-- Opening Marker --

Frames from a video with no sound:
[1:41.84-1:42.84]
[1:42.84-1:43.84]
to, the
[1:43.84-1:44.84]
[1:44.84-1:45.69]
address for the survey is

-- Closing Marker --

### EXERCISE INSTRUCTIONS
Repeat each of the entries exactly.

### ANSWER FOR THE TASK
Frames from a video with no sound:
[1:41.84-1:42.84]
[1:42.84-1:43.84]
to, the
[1:43.84-1:44.84]
[1:44.84-1:45.69]
address for the survey is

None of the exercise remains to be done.